> Listed records

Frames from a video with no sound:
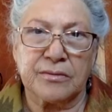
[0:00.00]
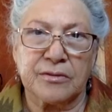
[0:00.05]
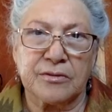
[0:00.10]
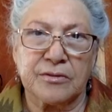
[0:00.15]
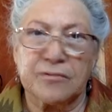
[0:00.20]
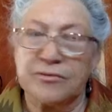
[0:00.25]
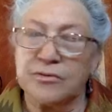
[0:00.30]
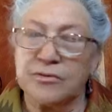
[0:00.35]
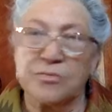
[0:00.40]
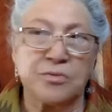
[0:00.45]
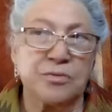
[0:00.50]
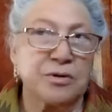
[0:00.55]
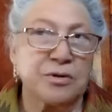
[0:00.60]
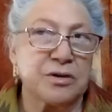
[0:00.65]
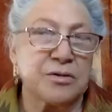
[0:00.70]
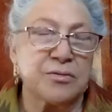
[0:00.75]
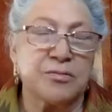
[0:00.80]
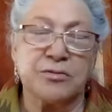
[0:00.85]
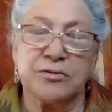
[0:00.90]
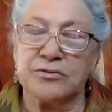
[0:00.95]
So
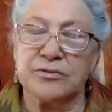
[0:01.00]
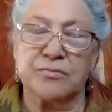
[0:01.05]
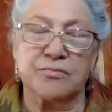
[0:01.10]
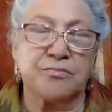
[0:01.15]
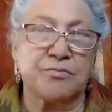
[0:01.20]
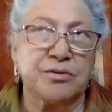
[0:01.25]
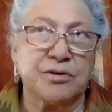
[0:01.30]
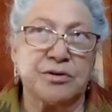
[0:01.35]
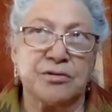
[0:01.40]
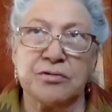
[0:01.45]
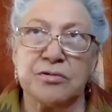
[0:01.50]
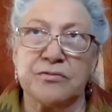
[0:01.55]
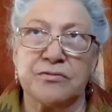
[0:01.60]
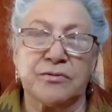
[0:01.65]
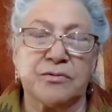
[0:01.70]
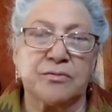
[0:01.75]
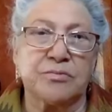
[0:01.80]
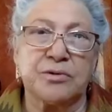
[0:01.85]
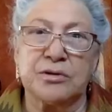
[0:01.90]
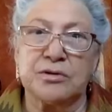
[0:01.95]
it was a
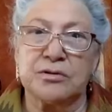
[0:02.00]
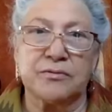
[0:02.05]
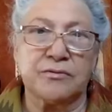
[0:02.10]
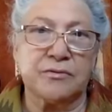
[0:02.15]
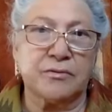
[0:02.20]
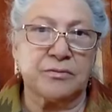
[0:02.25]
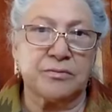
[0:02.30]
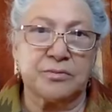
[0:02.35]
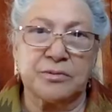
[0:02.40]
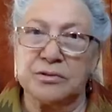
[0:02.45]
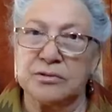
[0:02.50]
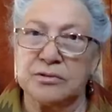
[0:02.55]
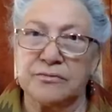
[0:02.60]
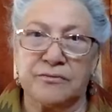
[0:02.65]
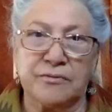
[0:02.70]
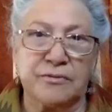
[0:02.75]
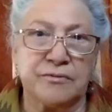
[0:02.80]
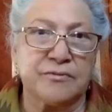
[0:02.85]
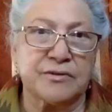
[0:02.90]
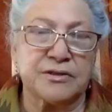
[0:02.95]
beautiful, beautiful,
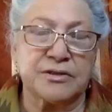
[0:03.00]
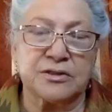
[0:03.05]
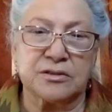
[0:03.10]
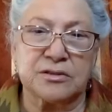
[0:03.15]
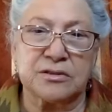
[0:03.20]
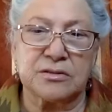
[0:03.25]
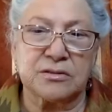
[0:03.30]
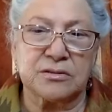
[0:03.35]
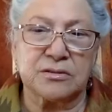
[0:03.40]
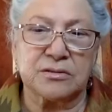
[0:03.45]
beautiful vision.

> Task to complete
The copy should match each line above exactly and contain no images.

> Result of this exercise
Frames from a video with no sound:
[0:00.00]
[0:00.05]
[0:00.10]
[0:00.15]
[0:00.20]
[0:00.25]
[0:00.30]
[0:00.35]
[0:00.40]
[0:00.45]
[0:00.50]
[0:00.55]
[0:00.60]
[0:00.65]
[0:00.70]
[0:00.75]
[0:00.80]
[0:00.85]
[0:00.90]
[0:00.95]
So
[0:01.00]
[0:01.05]
[0:01.10]
[0:01.15]
[0:01.20]
[0:01.25]
[0:01.30]
[0:01.35]
[0:01.40]
[0:01.45]
[0:01.50]
[0:01.55]
[0:01.60]
[0:01.65]
[0:01.70]
[0:01.75]
[0:01.80]
[0:01.85]
[0:01.90]
[0:01.95]
it was a
[0:02.00]
[0:02.05]
[0:02.10]
[0:02.15]
[0:02.20]
[0:02.25]
[0:02.30]
[0:02.35]
[0:02.40]
[0:02.45]
[0:02.50]
[0:02.55]
[0:02.60]
[0:02.65]
[0:02.70]
[0:02.75]
[0:02.80]
[0:02.85]
[0:02.90]
[0:02.95]
beautiful, beautiful,
[0:03.00]
[0:03.05]
[0:03.10]
[0:03.15]
[0:03.20]
[0:03.25]
[0:03.30]
[0:03.35]
[0:03.40]
[0:03.45]
beautiful vision.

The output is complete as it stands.